Aim of the task -> When copying the data below, keep only the lines from the one with "[4.00-5.00s]" through the one with "What the speaker", word for word, and skip the pictures.

─── The data ───

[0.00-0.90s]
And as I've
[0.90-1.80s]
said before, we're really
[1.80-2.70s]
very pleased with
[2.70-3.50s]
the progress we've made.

───
─── The data ───

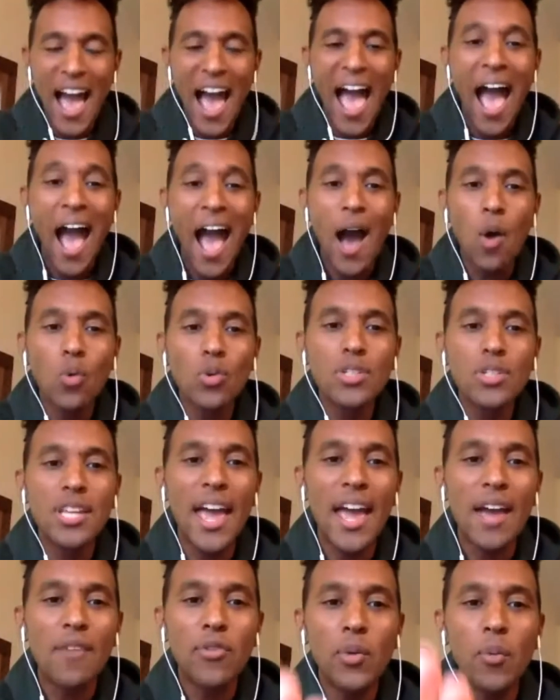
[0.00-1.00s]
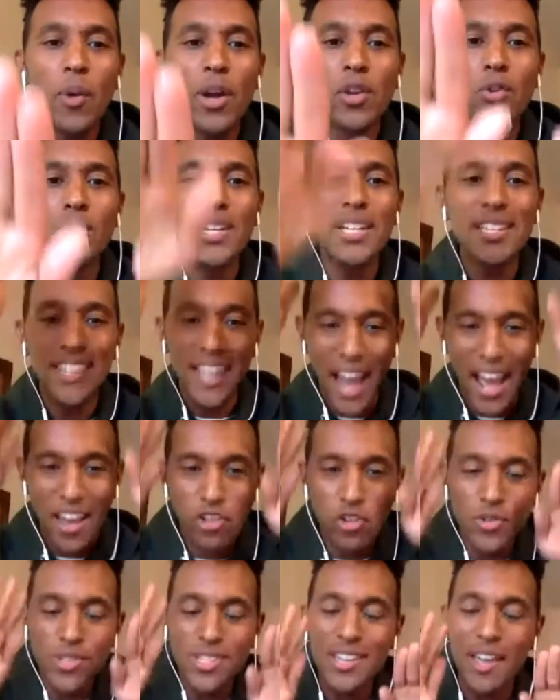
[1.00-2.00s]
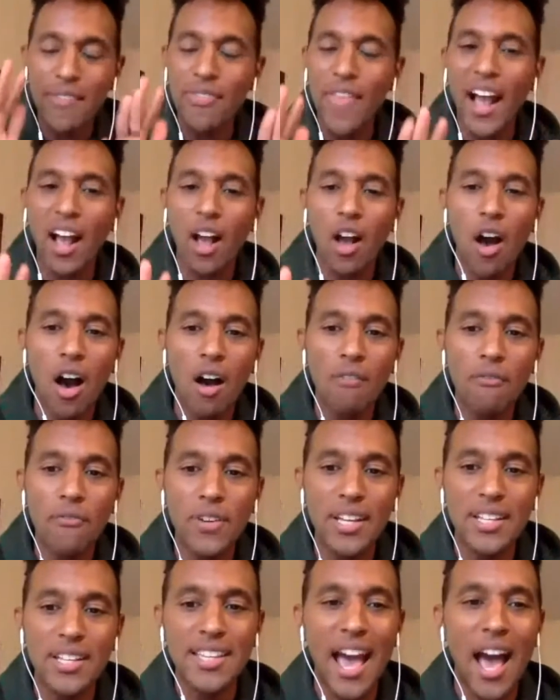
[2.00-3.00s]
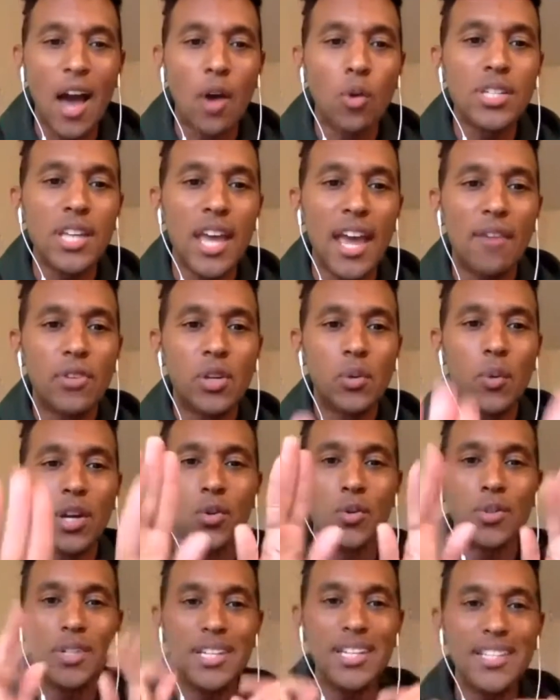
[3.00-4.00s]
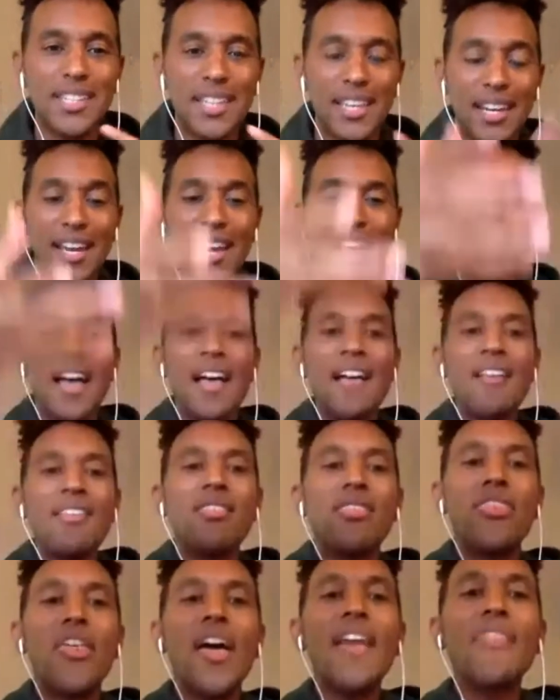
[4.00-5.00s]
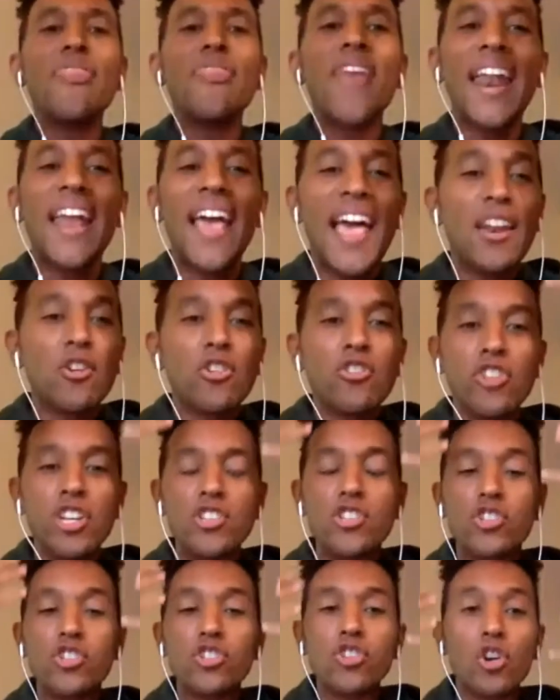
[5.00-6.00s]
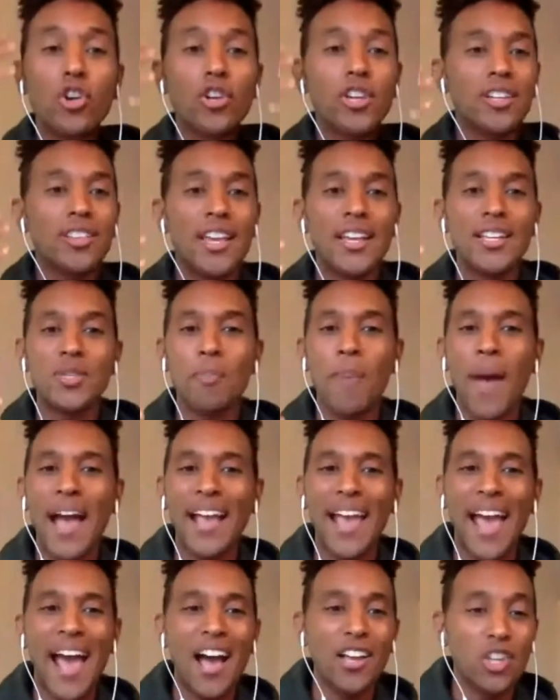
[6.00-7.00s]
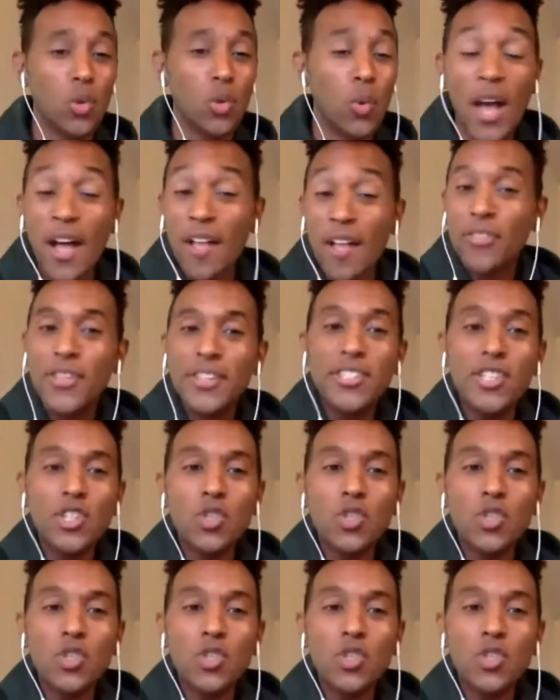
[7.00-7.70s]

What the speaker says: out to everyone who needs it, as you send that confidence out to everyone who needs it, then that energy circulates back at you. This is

───

Answer section ->
[4.00-5.00s]
[5.00-6.00s]
[6.00-7.00s]
[7.00-7.70s]

What the speaker says: out to everyone who needs it, as you send that confidence out to everyone who needs it, then that energy circulates back at you. This is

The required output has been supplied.